WHAT THE TASK REQUIRES> Give the records again exactly as written. Leave out the pictures.

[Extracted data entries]

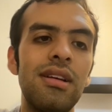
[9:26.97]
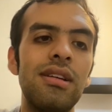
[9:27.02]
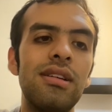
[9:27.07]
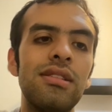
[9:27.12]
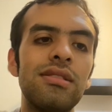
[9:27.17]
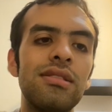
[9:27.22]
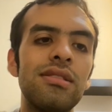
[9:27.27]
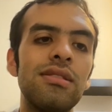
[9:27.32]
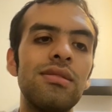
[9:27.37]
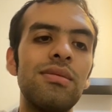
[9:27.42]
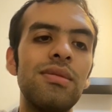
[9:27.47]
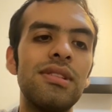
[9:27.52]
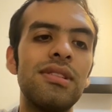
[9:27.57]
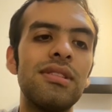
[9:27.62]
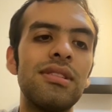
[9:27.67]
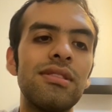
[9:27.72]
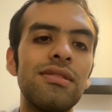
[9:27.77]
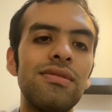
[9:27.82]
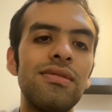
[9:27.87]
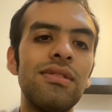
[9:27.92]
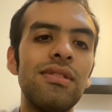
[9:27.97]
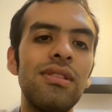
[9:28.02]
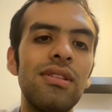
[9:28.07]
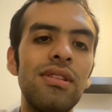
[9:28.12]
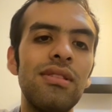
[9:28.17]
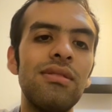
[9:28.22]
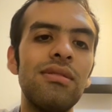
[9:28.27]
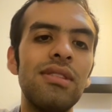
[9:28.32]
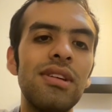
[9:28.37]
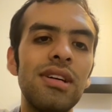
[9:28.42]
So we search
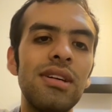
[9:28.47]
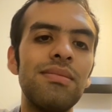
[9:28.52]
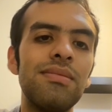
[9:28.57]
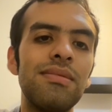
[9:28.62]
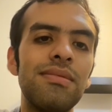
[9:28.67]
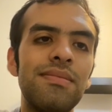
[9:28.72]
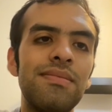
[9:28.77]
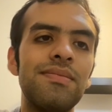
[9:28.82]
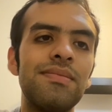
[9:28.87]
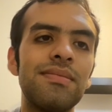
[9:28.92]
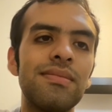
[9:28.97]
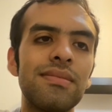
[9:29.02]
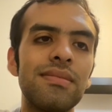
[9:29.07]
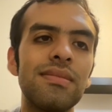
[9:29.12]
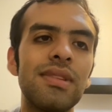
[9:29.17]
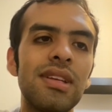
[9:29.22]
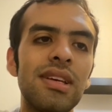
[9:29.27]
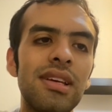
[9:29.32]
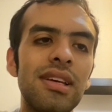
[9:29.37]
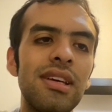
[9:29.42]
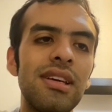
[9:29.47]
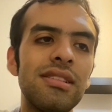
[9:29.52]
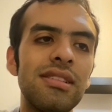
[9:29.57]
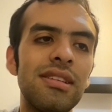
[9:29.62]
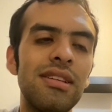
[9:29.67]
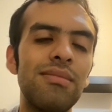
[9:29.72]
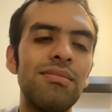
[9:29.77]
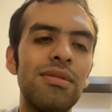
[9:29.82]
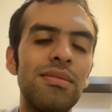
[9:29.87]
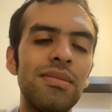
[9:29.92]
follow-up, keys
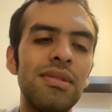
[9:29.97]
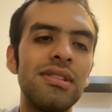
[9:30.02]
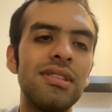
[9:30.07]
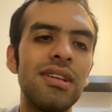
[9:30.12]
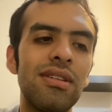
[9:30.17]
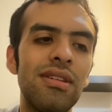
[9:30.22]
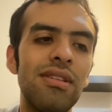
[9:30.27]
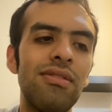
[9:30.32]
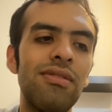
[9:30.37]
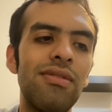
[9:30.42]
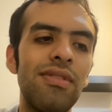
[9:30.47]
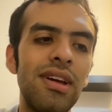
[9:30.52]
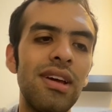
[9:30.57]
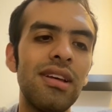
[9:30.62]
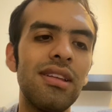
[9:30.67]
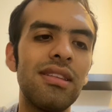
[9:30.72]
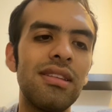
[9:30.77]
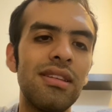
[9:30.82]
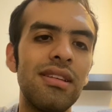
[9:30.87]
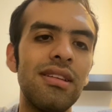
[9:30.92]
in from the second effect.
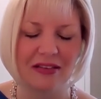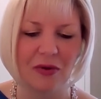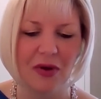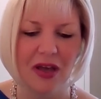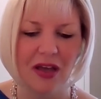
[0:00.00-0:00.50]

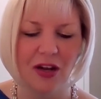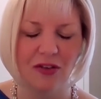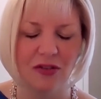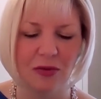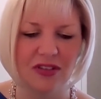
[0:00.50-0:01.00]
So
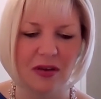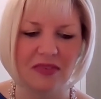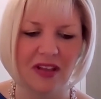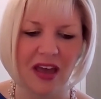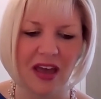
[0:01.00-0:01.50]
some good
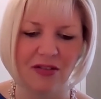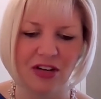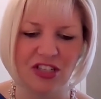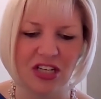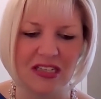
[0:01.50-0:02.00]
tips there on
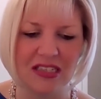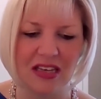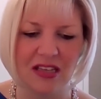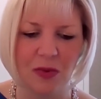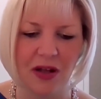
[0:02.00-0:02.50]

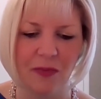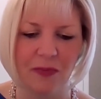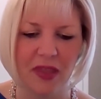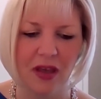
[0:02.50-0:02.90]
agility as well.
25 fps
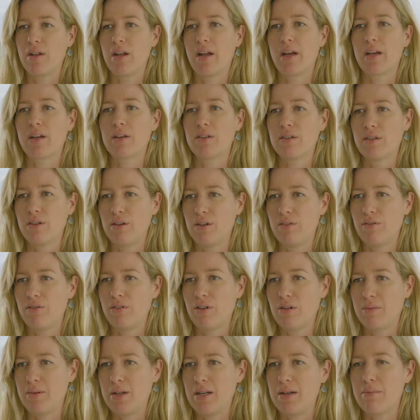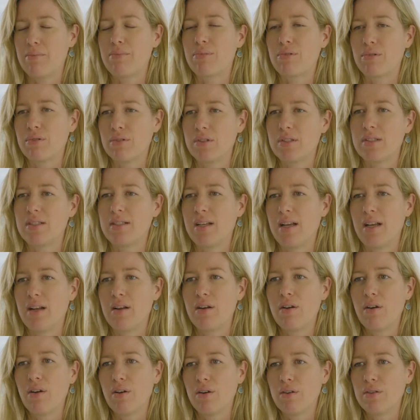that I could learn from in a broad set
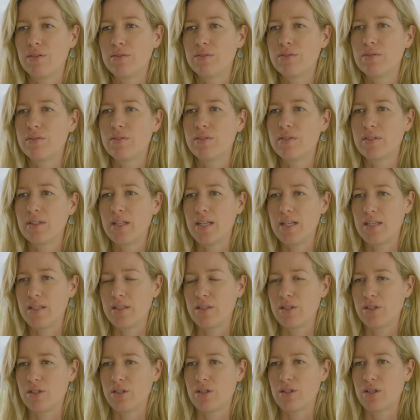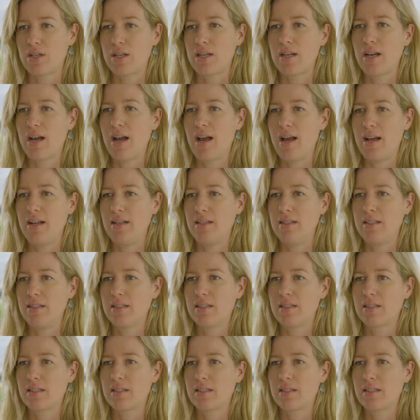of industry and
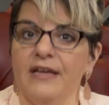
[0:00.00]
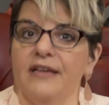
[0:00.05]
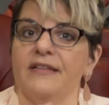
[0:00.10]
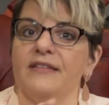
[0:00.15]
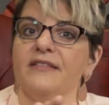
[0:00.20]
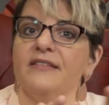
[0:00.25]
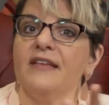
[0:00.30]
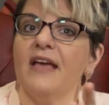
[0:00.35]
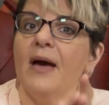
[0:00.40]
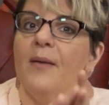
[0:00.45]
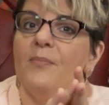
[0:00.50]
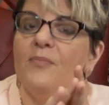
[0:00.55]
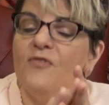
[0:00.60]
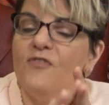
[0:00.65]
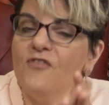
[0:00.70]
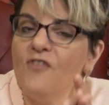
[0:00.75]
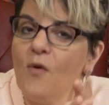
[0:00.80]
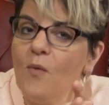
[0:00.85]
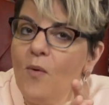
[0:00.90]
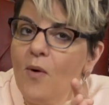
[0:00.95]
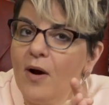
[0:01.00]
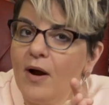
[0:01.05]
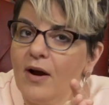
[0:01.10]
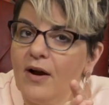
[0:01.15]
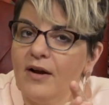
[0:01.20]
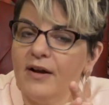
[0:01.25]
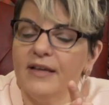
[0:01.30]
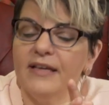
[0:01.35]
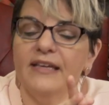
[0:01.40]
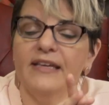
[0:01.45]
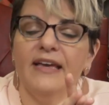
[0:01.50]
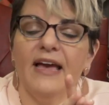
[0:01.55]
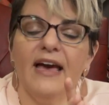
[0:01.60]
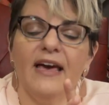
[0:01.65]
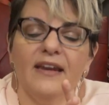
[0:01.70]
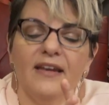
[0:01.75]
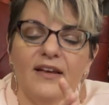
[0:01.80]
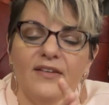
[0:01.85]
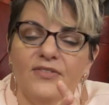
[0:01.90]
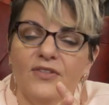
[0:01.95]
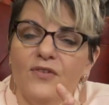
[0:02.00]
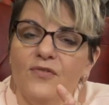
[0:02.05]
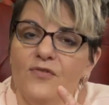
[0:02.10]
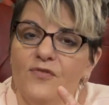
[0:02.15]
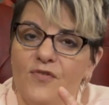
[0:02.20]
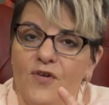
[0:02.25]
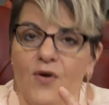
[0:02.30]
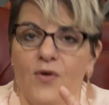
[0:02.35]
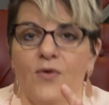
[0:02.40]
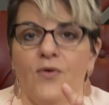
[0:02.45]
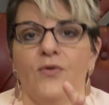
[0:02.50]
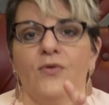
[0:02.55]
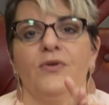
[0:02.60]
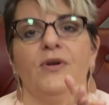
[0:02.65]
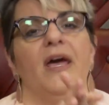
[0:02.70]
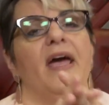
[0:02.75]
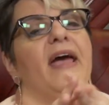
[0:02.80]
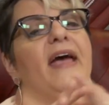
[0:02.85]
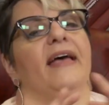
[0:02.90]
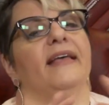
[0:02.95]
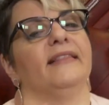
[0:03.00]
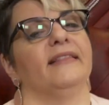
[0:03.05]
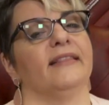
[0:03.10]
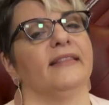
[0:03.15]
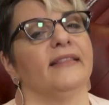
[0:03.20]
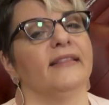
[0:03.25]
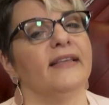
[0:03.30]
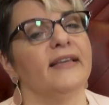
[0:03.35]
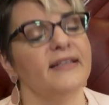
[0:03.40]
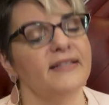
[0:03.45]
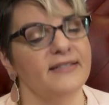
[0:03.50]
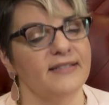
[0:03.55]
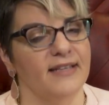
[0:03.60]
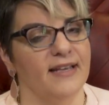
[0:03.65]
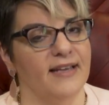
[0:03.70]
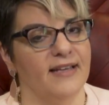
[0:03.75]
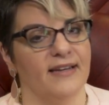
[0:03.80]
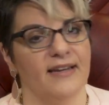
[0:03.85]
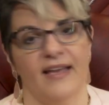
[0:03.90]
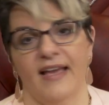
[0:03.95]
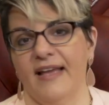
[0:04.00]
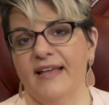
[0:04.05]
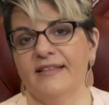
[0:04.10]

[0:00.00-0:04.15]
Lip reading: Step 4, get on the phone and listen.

ANSWER FOR THIS EXERCISE>
[9:26.97]
[9:27.02]
[9:27.07]
[9:27.12]
[9:27.17]
[9:27.22]
[9:27.27]
[9:27.32]
[9:27.37]
[9:27.42]
[9:27.47]
[9:27.52]
[9:27.57]
[9:27.62]
[9:27.67]
[9:27.72]
[9:27.77]
[9:27.82]
[9:27.87]
[9:27.92]
[9:27.97]
[9:28.02]
[9:28.07]
[9:28.12]
[9:28.17]
[9:28.22]
[9:28.27]
[9:28.32]
[9:28.37]
[9:28.42]
So we search
[9:28.47]
[9:28.52]
[9:28.57]
[9:28.62]
[9:28.67]
[9:28.72]
[9:28.77]
[9:28.82]
[9:28.87]
[9:28.92]
[9:28.97]
[9:29.02]
[9:29.07]
[9:29.12]
[9:29.17]
[9:29.22]
[9:29.27]
[9:29.32]
[9:29.37]
[9:29.42]
[9:29.47]
[9:29.52]
[9:29.57]
[9:29.62]
[9:29.67]
[9:29.72]
[9:29.77]
[9:29.82]
[9:29.87]
[9:29.92]
follow-up, keys
[9:29.97]
[9:30.02]
[9:30.07]
[9:30.12]
[9:30.17]
[9:30.22]
[9:30.27]
[9:30.32]
[9:30.37]
[9:30.42]
[9:30.47]
[9:30.52]
[9:30.57]
[9:30.62]
[9:30.67]
[9:30.72]
[9:30.77]
[9:30.82]
[9:30.87]
[9:30.92]
in from the second effect.
[0:00.00-0:00.50]

[0:00.50-0:01.00]
So
[0:01.00-0:01.50]
some good
[0:01.50-0:02.00]
tips there on
[0:02.00-0:02.50]

[0:02.50-0:02.90]
agility as well.
25 fps
that I could learn from in a broad set
of industry and
[0:00.00]
[0:00.05]
[0:00.10]
[0:00.15]
[0:00.20]
[0:00.25]
[0:00.30]
[0:00.35]
[0:00.40]
[0:00.45]
[0:00.50]
[0:00.55]
[0:00.60]
[0:00.65]
[0:00.70]
[0:00.75]
[0:00.80]
[0:00.85]
[0:00.90]
[0:00.95]
[0:01.00]
[0:01.05]
[0:01.10]
[0:01.15]
[0:01.20]
[0:01.25]
[0:01.30]
[0:01.35]
[0:01.40]
[0:01.45]
[0:01.50]
[0:01.55]
[0:01.60]
[0:01.65]
[0:01.70]
[0:01.75]
[0:01.80]
[0:01.85]
[0:01.90]
[0:01.95]
[0:02.00]
[0:02.05]
[0:02.10]
[0:02.15]
[0:02.20]
[0:02.25]
[0:02.30]
[0:02.35]
[0:02.40]
[0:02.45]
[0:02.50]
[0:02.55]
[0:02.60]
[0:02.65]
[0:02.70]
[0:02.75]
[0:02.80]
[0:02.85]
[0:02.90]
[0:02.95]
[0:03.00]
[0:03.05]
[0:03.10]
[0:03.15]
[0:03.20]
[0:03.25]
[0:03.30]
[0:03.35]
[0:03.40]
[0:03.45]
[0:03.50]
[0:03.55]
[0:03.60]
[0:03.65]
[0:03.70]
[0:03.75]
[0:03.80]
[0:03.85]
[0:03.90]
[0:03.95]
[0:04.00]
[0:04.05]
[0:04.10]

[0:00.00-0:04.15]
Lip reading: Step 4, get on the phone and listen.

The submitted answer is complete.